What's the point of buying new phones every years?

Other than your carrier give it for free or cheap, I don’t really see the reason why should you buy new phone. I’ve been using Redmi Note 9 for past 3 years and recently got my had on Poco F5. I don’t see the point of my ‘upgrade’. I sold it and come back to my Note 9. Gaming? Most of them are p2w or microtransaction garbage or just gimped version of its PC/Console counterpart. I mean, $400 still get you PS4, TV and Switch if you don’t mind buying used. At least here where I live. Storage? Dude, newer phone wont even let you have SD Card. Features? Well, all I see is newer phones take more features than it adds. Headphone jack, more ads, and repairability are to name a few. Battery? Just replace them. However, my Note 9 still get through day with one 80% charge in the dawn. Which takes 1 hour.

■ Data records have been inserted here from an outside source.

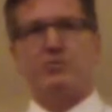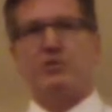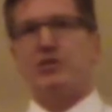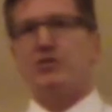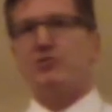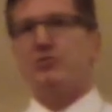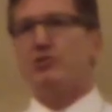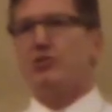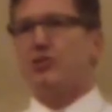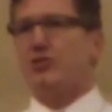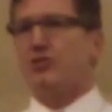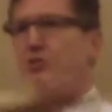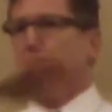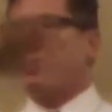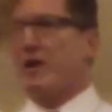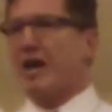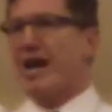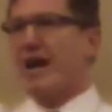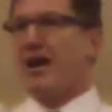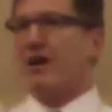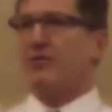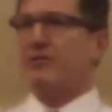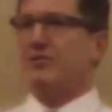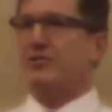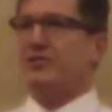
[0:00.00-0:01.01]
when you look
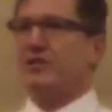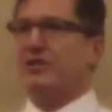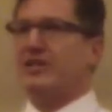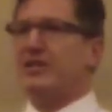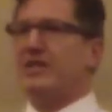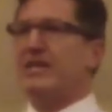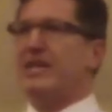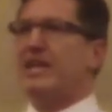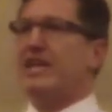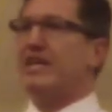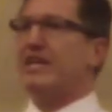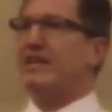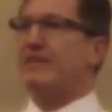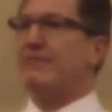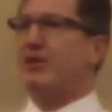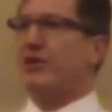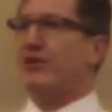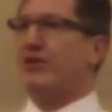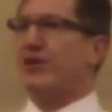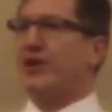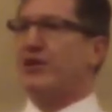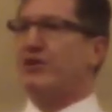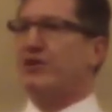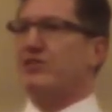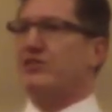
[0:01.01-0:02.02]
around in any of
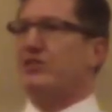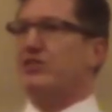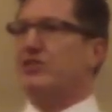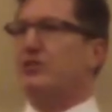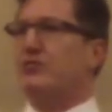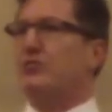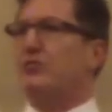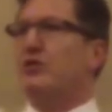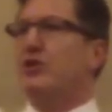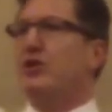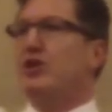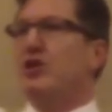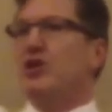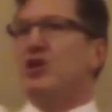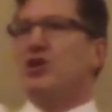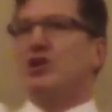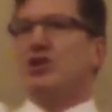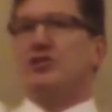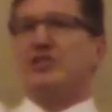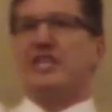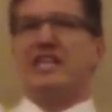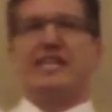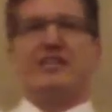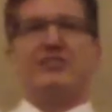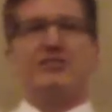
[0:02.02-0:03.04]
our areas and you
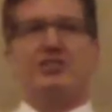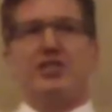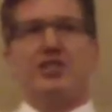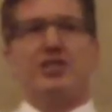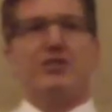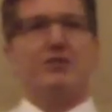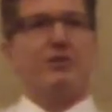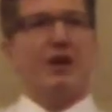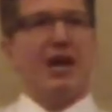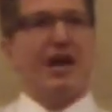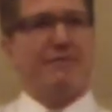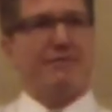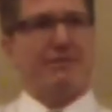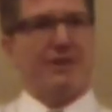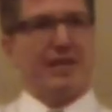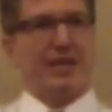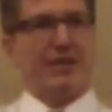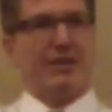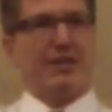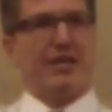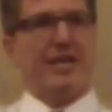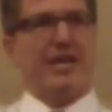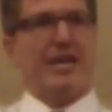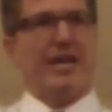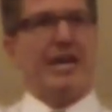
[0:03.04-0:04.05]
take a geographic
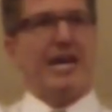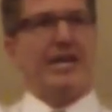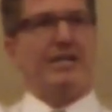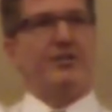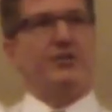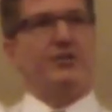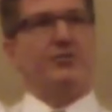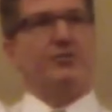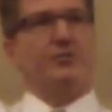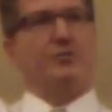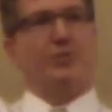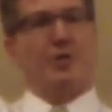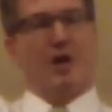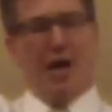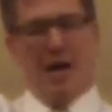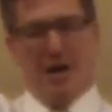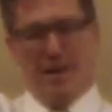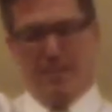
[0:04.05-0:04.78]
area and you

I am genuinely curious why newer phone always selling like hot cakes. Since there’s virtually no difference between 4gb of RAM and 12gb of RAM, or 12mp camera and 100mp camera on phone.

syklone,

For me it’s just an unhealthy fascination. Tech is the one place where consumerism got it’s dirty claws in me. We didn’t have a computer in my household until I was 15 and it was a super slow and old PC my older brother bought for $500. This was back in 1999. I eventually became obsessed with finding the best value for money mobile devices and bought way too many phones, laptops and computers.

boba_bobble,
@boba_bobble@lemmy.fmhy.ml avatar

For me, I just like “fun” phones. I don’t update purely due to specs. I recently updated to a fold phone because I’m a bit bored with glass slab phones. A lot of phone manufacturers have decent trade-in deals where I’m at so I never pay full price for them. I might trade in this phone and get the new one if the build quality was improved but it needs to be a notable difference between versions.

Nioxic,

i upgraded from a samsung galaxy S9+ to a S21

Reason?

better battery. the old was too poor to last more than half a day.

the apps are the same, and honestly apart from the ultrawide camera, the pictures look so identical i cant really tell them apart.

i did notice a slight improvement in loading times of a game, but… its 2 second difference. nothing major. and also the new screen is a bit brighter, but the resolution is lower.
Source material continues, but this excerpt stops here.